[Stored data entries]
━━━━
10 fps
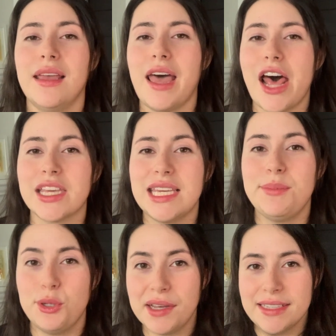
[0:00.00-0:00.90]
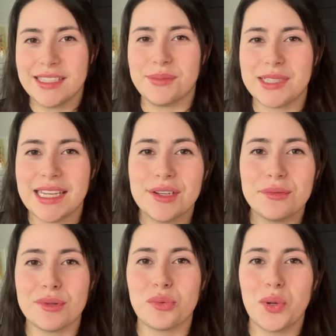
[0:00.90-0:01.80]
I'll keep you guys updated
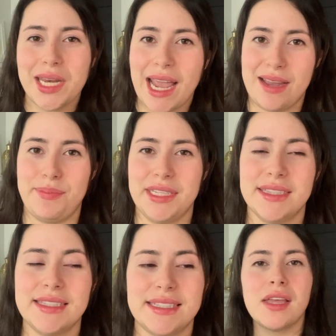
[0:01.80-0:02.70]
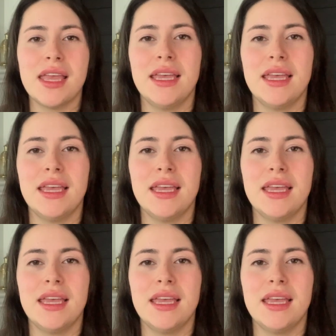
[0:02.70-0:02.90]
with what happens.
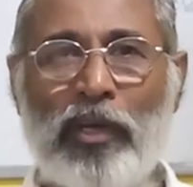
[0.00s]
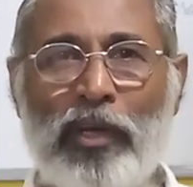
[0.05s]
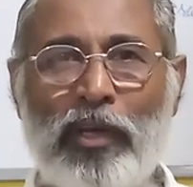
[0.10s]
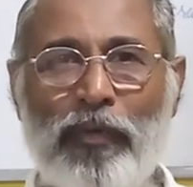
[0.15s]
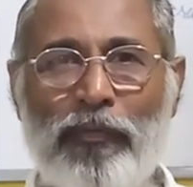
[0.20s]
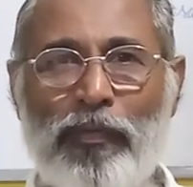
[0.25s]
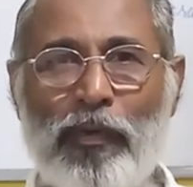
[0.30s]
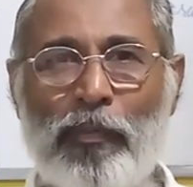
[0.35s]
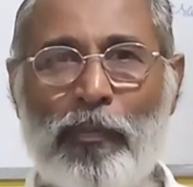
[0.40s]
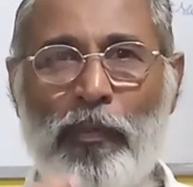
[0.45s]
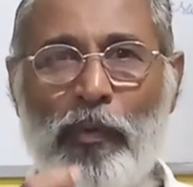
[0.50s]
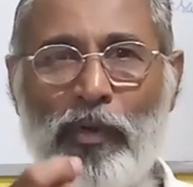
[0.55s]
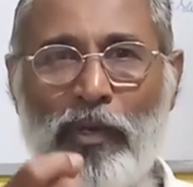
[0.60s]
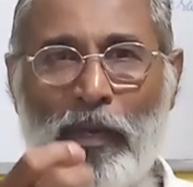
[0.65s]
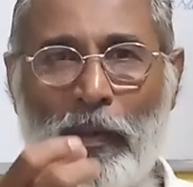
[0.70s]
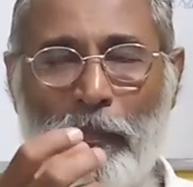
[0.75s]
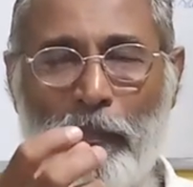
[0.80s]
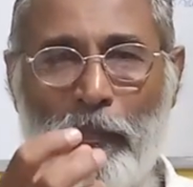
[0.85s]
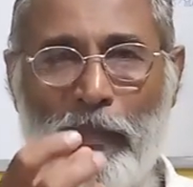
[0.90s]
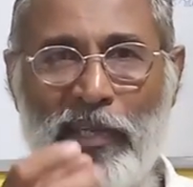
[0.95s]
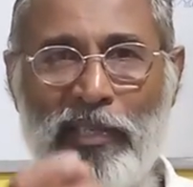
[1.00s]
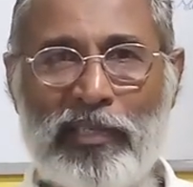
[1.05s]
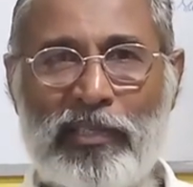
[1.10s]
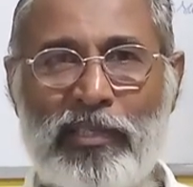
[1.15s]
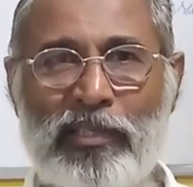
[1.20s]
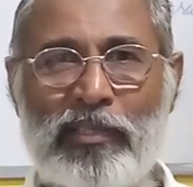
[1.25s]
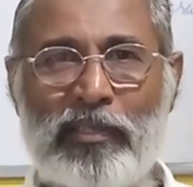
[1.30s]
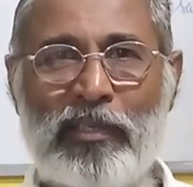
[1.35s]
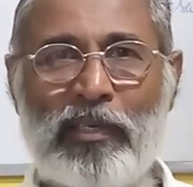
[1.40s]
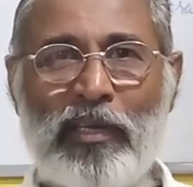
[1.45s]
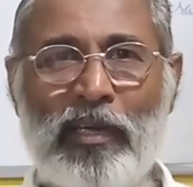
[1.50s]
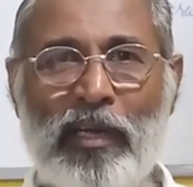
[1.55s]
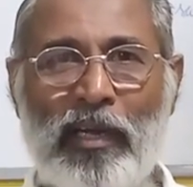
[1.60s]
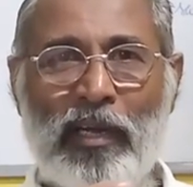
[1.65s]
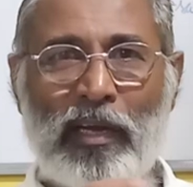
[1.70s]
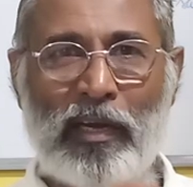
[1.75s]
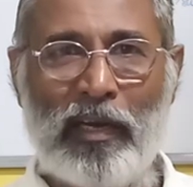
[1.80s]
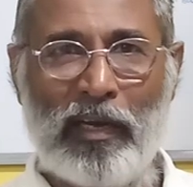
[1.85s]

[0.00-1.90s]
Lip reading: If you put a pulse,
━━━━
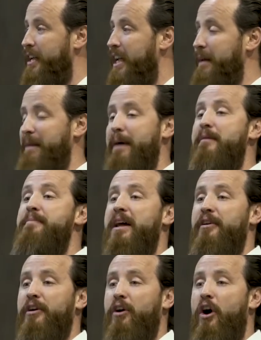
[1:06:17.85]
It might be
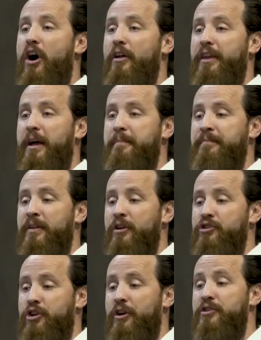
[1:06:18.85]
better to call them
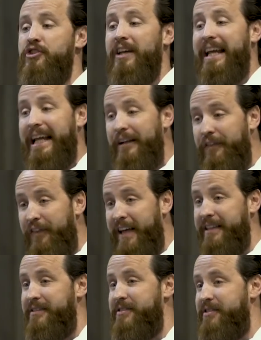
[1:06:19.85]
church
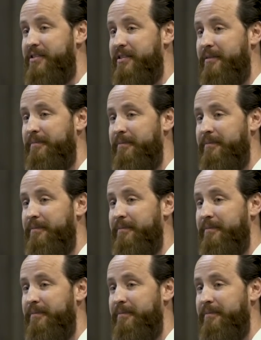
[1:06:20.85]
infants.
━━━━
— What you should do —
With pictures omitted, repeat the entries above word for word from the line holding "[0:00.90-0:01.80]" down to the line holding "Lip reading: If", keeping both of those lines.

— Task response —
[0:00.90-0:01.80]
I'll keep you guys updated
[0:01.80-0:02.70]
[0:02.70-0:02.90]
with what happens.
[0.00s]
[0.05s]
[0.10s]
[0.15s]
[0.20s]
[0.25s]
[0.30s]
[0.35s]
[0.40s]
[0.45s]
[0.50s]
[0.55s]
[0.60s]
[0.65s]
[0.70s]
[0.75s]
[0.80s]
[0.85s]
[0.90s]
[0.95s]
[1.00s]
[1.05s]
[1.10s]
[1.15s]
[1.20s]
[1.25s]
[1.30s]
[1.35s]
[1.40s]
[1.45s]
[1.50s]
[1.55s]
[1.60s]
[1.65s]
[1.70s]
[1.75s]
[1.80s]
[1.85s]

[0.00-1.90s]
Lip reading: If you put a pulse,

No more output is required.